** Opening Information given block **

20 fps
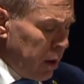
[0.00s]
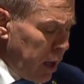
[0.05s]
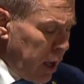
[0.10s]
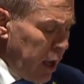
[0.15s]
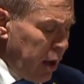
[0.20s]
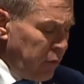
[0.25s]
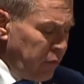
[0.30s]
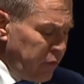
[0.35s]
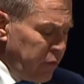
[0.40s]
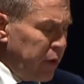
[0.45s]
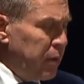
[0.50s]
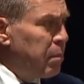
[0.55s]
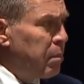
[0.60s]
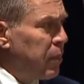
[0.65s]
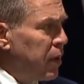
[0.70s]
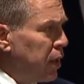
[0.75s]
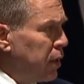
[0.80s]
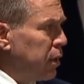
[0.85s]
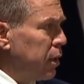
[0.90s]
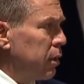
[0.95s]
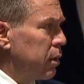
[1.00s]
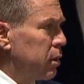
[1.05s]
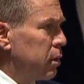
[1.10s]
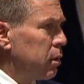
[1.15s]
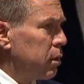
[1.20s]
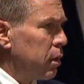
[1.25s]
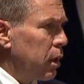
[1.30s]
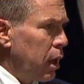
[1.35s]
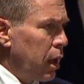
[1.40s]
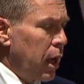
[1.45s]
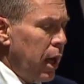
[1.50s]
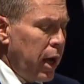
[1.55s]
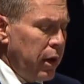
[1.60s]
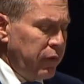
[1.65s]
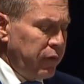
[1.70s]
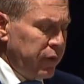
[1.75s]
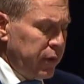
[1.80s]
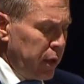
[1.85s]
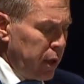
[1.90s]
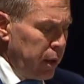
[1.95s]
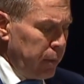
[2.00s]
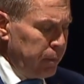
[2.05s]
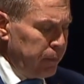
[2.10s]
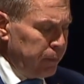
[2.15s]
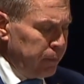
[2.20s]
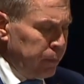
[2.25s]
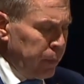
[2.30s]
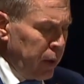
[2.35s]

Every minute, a lifetime.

** Closing Information given block **

**Task to carry out:** Would you copy out all the data exactly, without the images?

**Response to the task:**
20 fps
[0.00s]
[0.05s]
[0.10s]
[0.15s]
[0.20s]
[0.25s]
[0.30s]
[0.35s]
[0.40s]
[0.45s]
[0.50s]
[0.55s]
[0.60s]
[0.65s]
[0.70s]
[0.75s]
[0.80s]
[0.85s]
[0.90s]
[0.95s]
[1.00s]
[1.05s]
[1.10s]
[1.15s]
[1.20s]
[1.25s]
[1.30s]
[1.35s]
[1.40s]
[1.45s]
[1.50s]
[1.55s]
[1.60s]
[1.65s]
[1.70s]
[1.75s]
[1.80s]
[1.85s]
[1.90s]
[1.95s]
[2.00s]
[2.05s]
[2.10s]
[2.15s]
[2.20s]
[2.25s]
[2.30s]
[2.35s]

Every minute, a lifetime.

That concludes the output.